MATERIAL TO PROCESS:
^^^^^^^^^^^^^^^^

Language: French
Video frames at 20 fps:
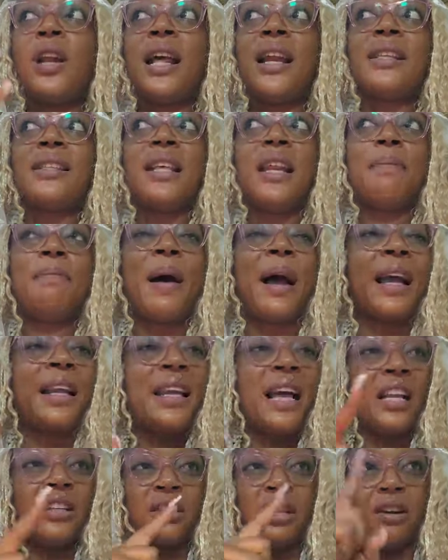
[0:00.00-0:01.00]
On a lancé les
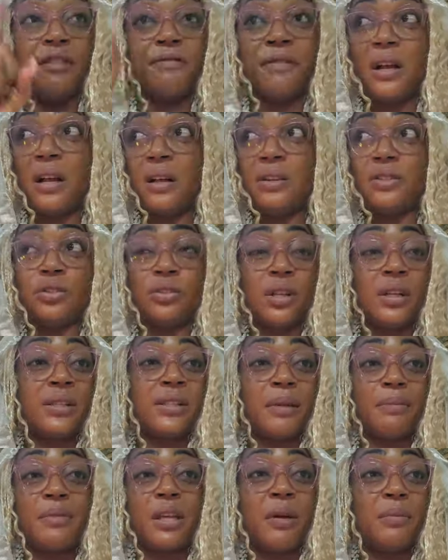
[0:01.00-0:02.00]
parrainages d'enfants
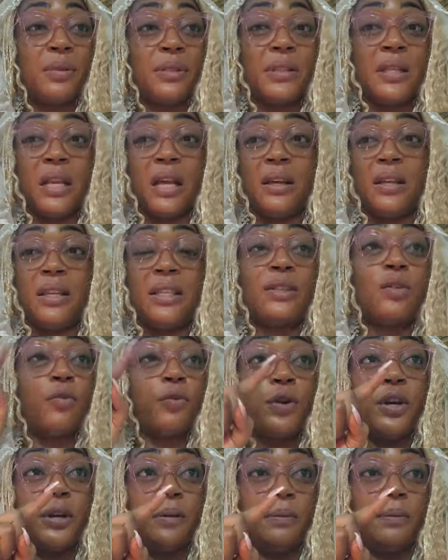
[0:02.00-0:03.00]
en, septembre aussi, là, les
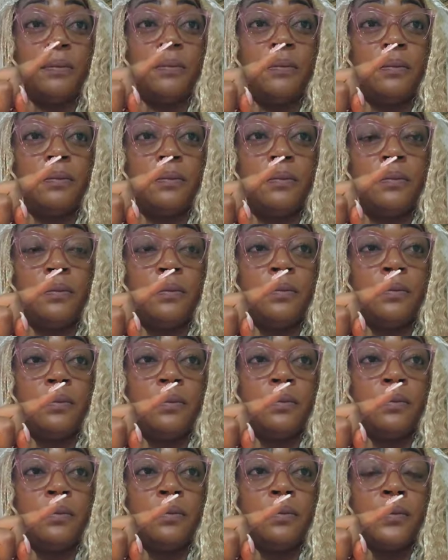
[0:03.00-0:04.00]
orphelins.
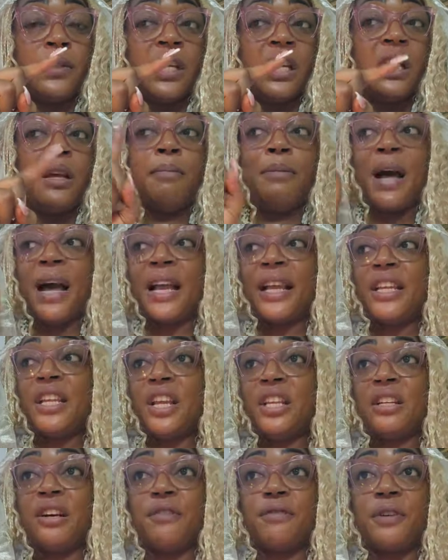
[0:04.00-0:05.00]

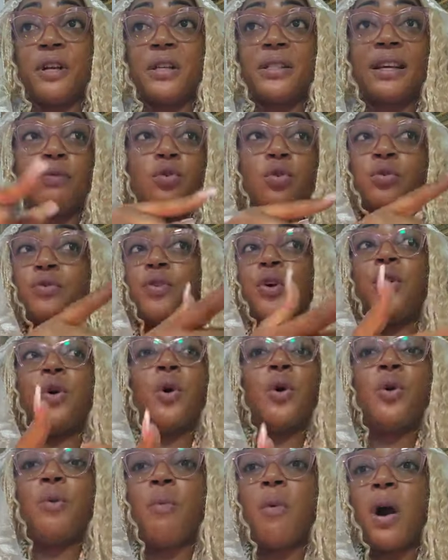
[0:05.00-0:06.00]
Parrainer un enfant, ça vous coûte 20
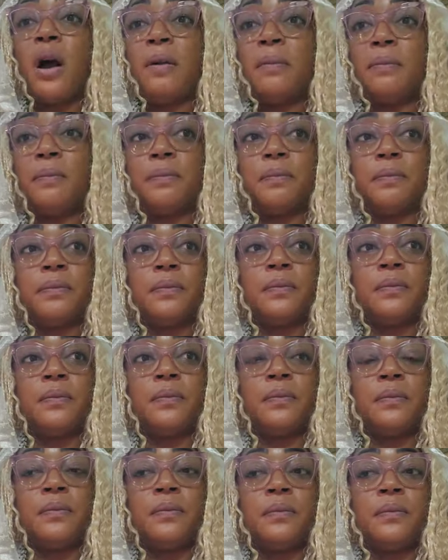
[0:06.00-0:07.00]
euros le mois.
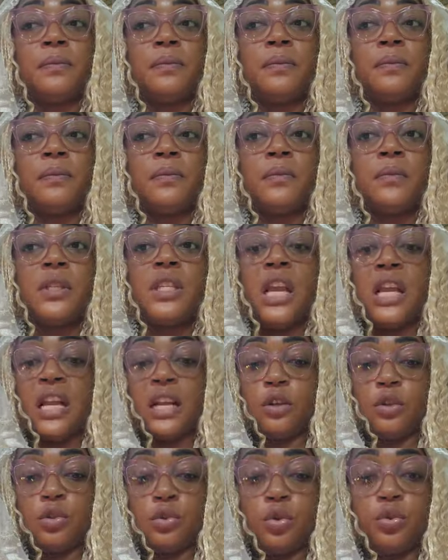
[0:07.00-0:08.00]
Il y
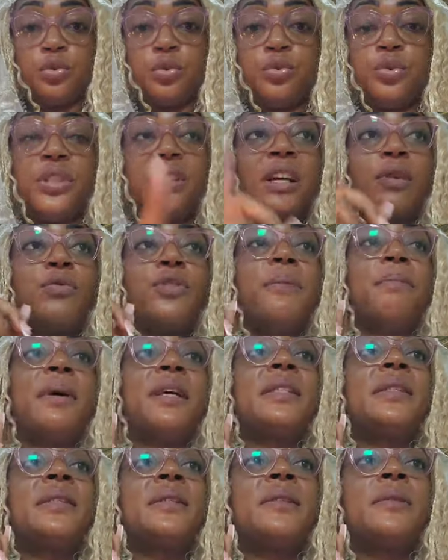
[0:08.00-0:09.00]
en a que ce qu'aujourd'hui, ça vous
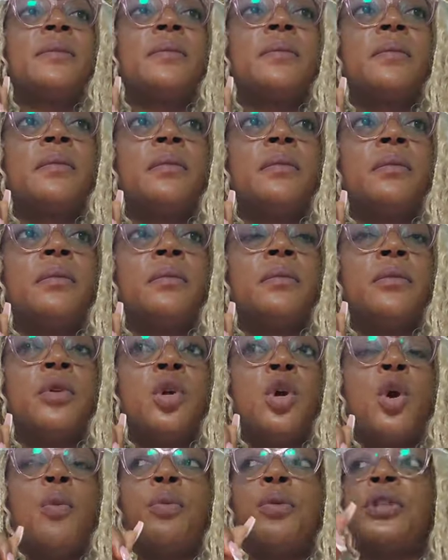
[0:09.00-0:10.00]
dépasse.
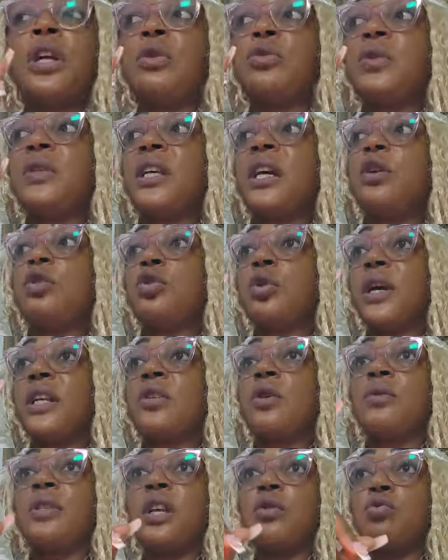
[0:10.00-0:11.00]
Pourtant, tu sais que tu
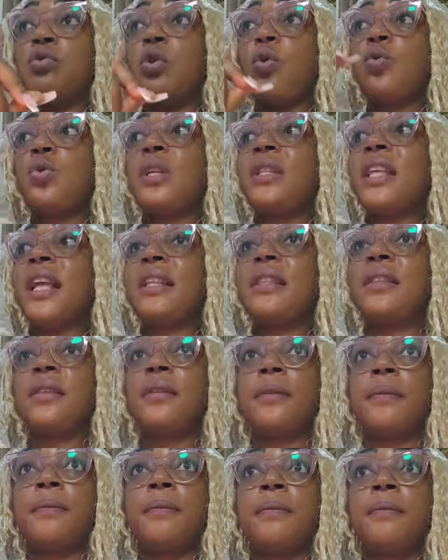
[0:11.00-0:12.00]
restes comme ça sur un coup de
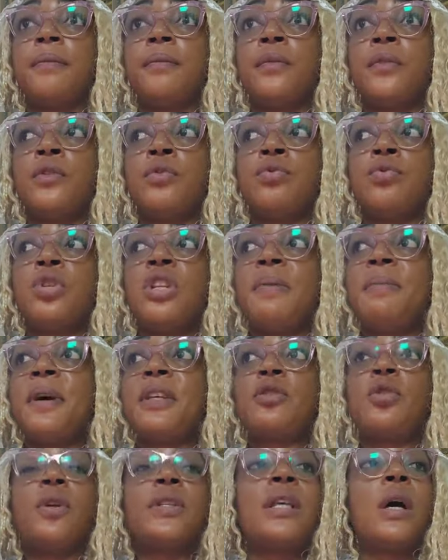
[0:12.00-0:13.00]
tête. Tu
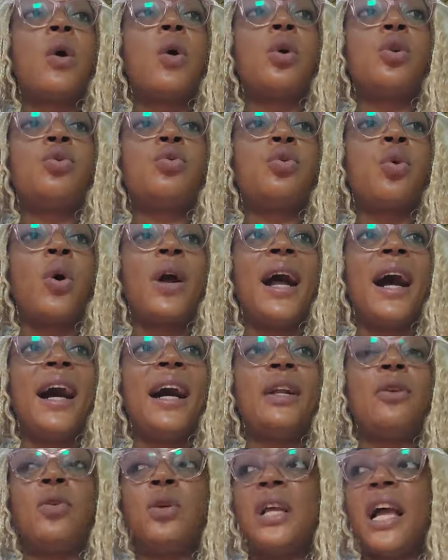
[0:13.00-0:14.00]
dépenses 200 euros sur ton
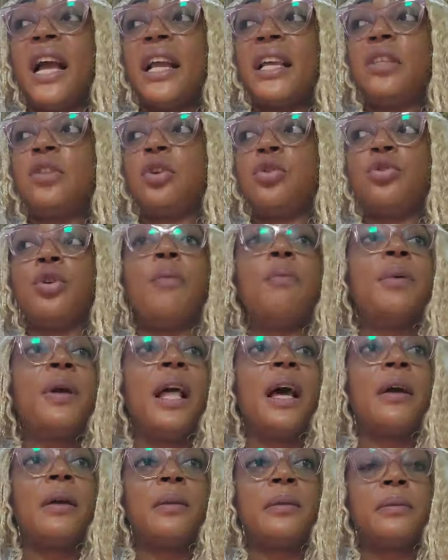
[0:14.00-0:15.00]
gars, le gars qui te
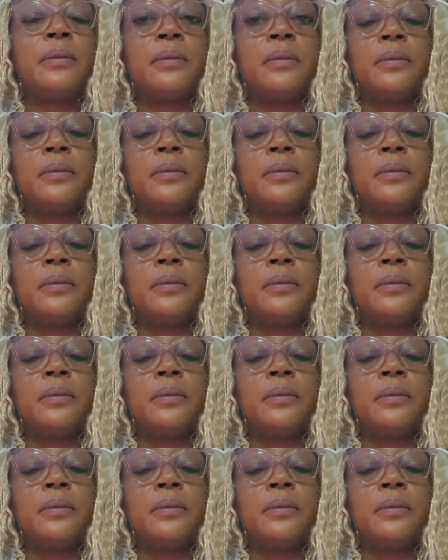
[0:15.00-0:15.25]
trompe là.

^^^^^^^^^^^^^^^^

PROBLEM STATEMENT: Beginning at the line containing "[0:08.00-0:09.00]", restate every line through the end of the material above exactly; omit the pictures.

EXERCISE RESULT:
[0:08.00-0:09.00]
en a que ce qu'aujourd'hui, ça vous
[0:09.00-0:10.00]
dépasse.
[0:10.00-0:11.00]
Pourtant, tu sais que tu
[0:11.00-0:12.00]
restes comme ça sur un coup de
[0:12.00-0:13.00]
tête. Tu
[0:13.00-0:14.00]
dépenses 200 euros sur ton
[0:14.00-0:15.00]
gars, le gars qui te
[0:15.00-0:15.25]
trompe là.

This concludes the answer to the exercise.